Despite signs that the economy has resumed growing, unemployed Americans now confront a job market that is bleaker than ever in the current recession, and employment prospects are still getting worse.
Job seekers now outnumber openings by 6-to-1, the worst ratio since the government began tracking open positions in 2000. According to the Labor Department's latest numbers, from July, only 2.4 million full-time permanent jobs were open, while 14.5 million people were officially unemployed.
And even though the pace of layoffs is slowing, many companies remain anxious about growth prospects in the months ahead, making them reluctant to add to their payrolls.
"There's too much uncertainty out there," said Thomas A. Kochan, a labor economist at MIT's Sloan School of Management. "There's not going to be an upsurge in job openings for quite a while, not until employers feel confident the economy is really growing."
The dearth of jobs reflects the caution of many American businesses when no one knows what will emerge to propel the economy. With unemployment at 9.7 percent nationwide, the shortage of paychecks is both a cause and an effect of weak hiring.

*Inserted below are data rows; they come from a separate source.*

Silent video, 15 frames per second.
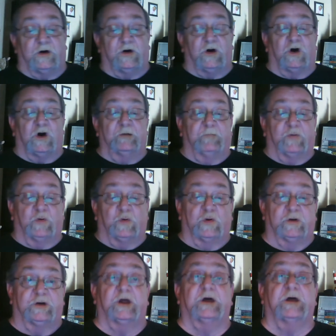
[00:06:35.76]
on
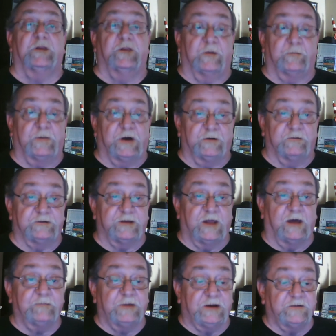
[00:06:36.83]
board the boat.
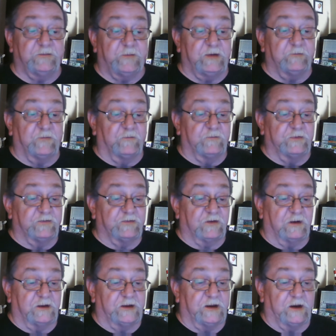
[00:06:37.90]
That means people
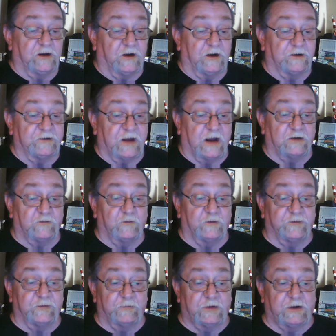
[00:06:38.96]
physically in contact
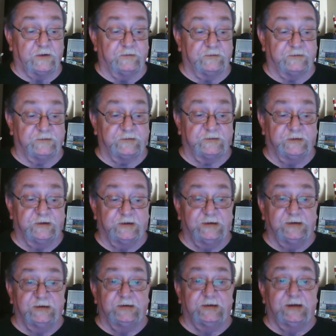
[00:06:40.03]
with the boat.
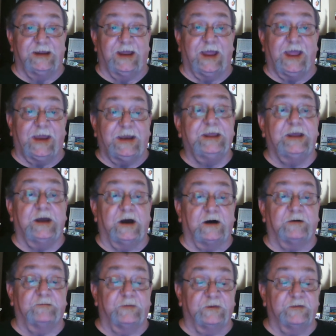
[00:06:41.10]
Any
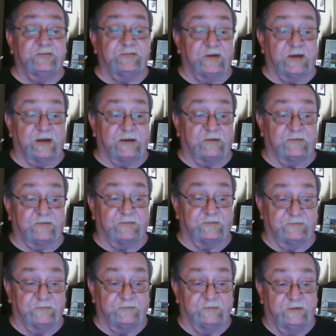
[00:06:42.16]
of the 6.
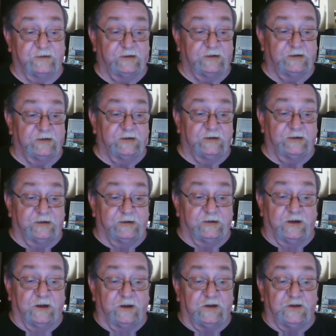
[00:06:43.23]

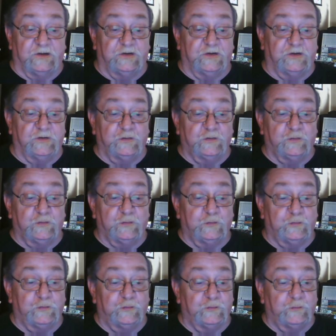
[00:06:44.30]

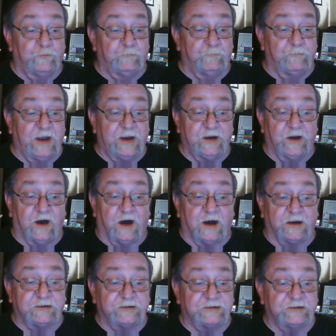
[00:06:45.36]
You may
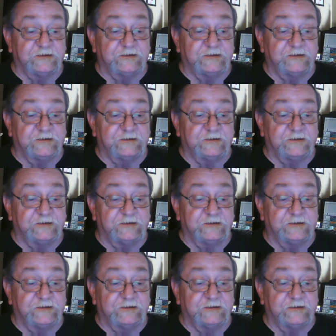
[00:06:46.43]
not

In Milwaukee, Debbie Kransky has been without work since February, when she was laid off from a medical billing position — her second job loss in two years. She has exhausted her unemployment benefits, because her last job lasted for only a month.
Kransky, 51, has run through her life savings of roughly $10,000. Her job search has garnered little besides anxiety.

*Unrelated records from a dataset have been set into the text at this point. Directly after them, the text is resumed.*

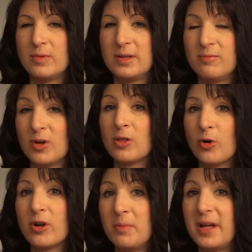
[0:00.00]
it
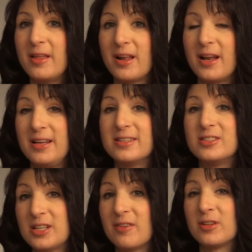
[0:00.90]
alerted me that I needed
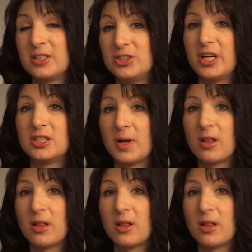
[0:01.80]
to definitely change my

"I've worked my entire life," said Kransky, who lives alone in a one-bedroom apartment. "I've got October rent. After that, I don't know. I've never lived month to month my entire life. I'm just so scared, I can't even put it into words."
For years, the economy has been powered by consumers, who borrowed exuberantly against real estate and tapped burgeoning stock portfolios to spend in excess of their incomes. Those sources of easy money have mostly dried up. Consumption is now tempered by saving; optimism has been eclipsed by worry.
Even after companies regain an inclination to expand, they will probably not hire aggressively anytime soon. Experts say that so many businesses have pared back working hours for people on their payrolls, while eliminating temporary workers, that many can increase output simply by increasing the workload on existing employees.
"They have tons of room to increase work without hiring a single person," said Heidi Shierholz, an economist at the Economic Policy Institute. "For people who are out of work, we do not see signs of light at the end of the tunnel."